His brain gave him nothing.
So he went with emotional honesty.
Terrible idea.
But he had no other.
"Father…" he began.
Wilhelm II leaned forward.
"I do not want to study… anything. I want to do something practical. Build something. Contribute my own way."
Wilhelm II stared at him.
Then his face turned red.
Then purple.
Then a shade that didn't exist on the human spectrum.
"Oskar," he said, voice shaking with outrage, "you are a prince of the German Empire. Your future is service. Duty. Honor. Your brothers accepted theirs without question!"
He slammed a fist onto the table, rattling inkpots.
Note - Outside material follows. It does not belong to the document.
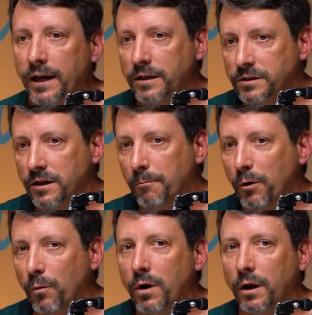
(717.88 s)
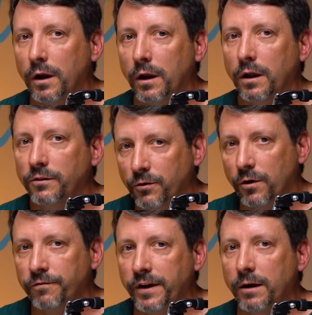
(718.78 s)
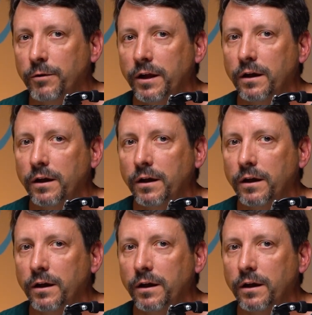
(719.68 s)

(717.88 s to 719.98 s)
is number one, is your family,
"Do you intend to dishonor our name?!"
Oskar held his ground, even as his stomach tried to escape out his back.
Inside, he thought:
Oh god he's going full Kaiser mode. Abort! Abort!
But outwardly, he kept the stoic face of a granite statue.
Crown Prince Wilhelm whispered under his breath,
"This is the point where you apologize, little brother."
Oskar knew he should.
He absolutely knew he should.
Instead, another Arnold-style one-liner slipped out, uninvited:
"I must forge my own destiny."
It echoed through the room.
Crown Prince Wilhelm covered his mouth to hide a grin that threatened to break his face.
Wilhelm II, for the first time in his life, looked like he might actually have a stroke.
"Oskar…" he said, voice trembling with fury, "you have disappointed me. Deeply."
There it was.
The imperial verdict.
The crushing disappointment of a monarch and father combined.
Oskar felt the blow in his chest, even though he knew it was coming.
This was the moment that would define his relationship with the Kaiser. And he had just nuked it with a Schwarzenegger quote.
The Kaiser straightened, lifting his chin, the embodiment of imperial wrath.
"Oskar von Preußen," he declared, "you will report to the Kiel Naval Academy in one week. You will remain there for four years. You will return ONLY with my permission."
"And until the day you leave, you will be confined to your room.
Do you understand?"
Oskar lowered his head.
He wanted to shout:
Father, I'm trying to save this empire! I can see the iceberg from the tree tops!
But he said nothing.
Silence was safer.
Wilhelm II dismissed him with a violent wave.
"Oskar. OUT."
Oskar turned stiffly…
And delivered one final, disastrous, involuntary one-liner:
"…I'll be back."
Crown Prince Wilhelm made a strangled noise.
Wilhelm II's eye twitched.
Oskar walked out before the universe could punish him further.
Karl von Jonarett, the dwarf attendant, leaned against the wall, arms folded.
One look at Oskar's face told him everything.
"So," Karl said dryly, "how many centuries of Hohenzollern heritage did you insult this time?"
Oskar exhaled deeply.
"All of them."
Karl patted his arm sympathetically.
"Well. Good news. You have a week before they ship you off to military sailor-school. Bad news: you'll be locked in your room until then."
Oskar groaned softly.
Karl nodded solemnly.
"I'll smuggle you snacks. And perhaps a book titled 'How Not To Speak Like a Cursed Statue.' "
Oskar stared into the middle distance.
"Failure… is not an option."
Karl blinked. "Oh excellent. Another one-liner. We're all doomed."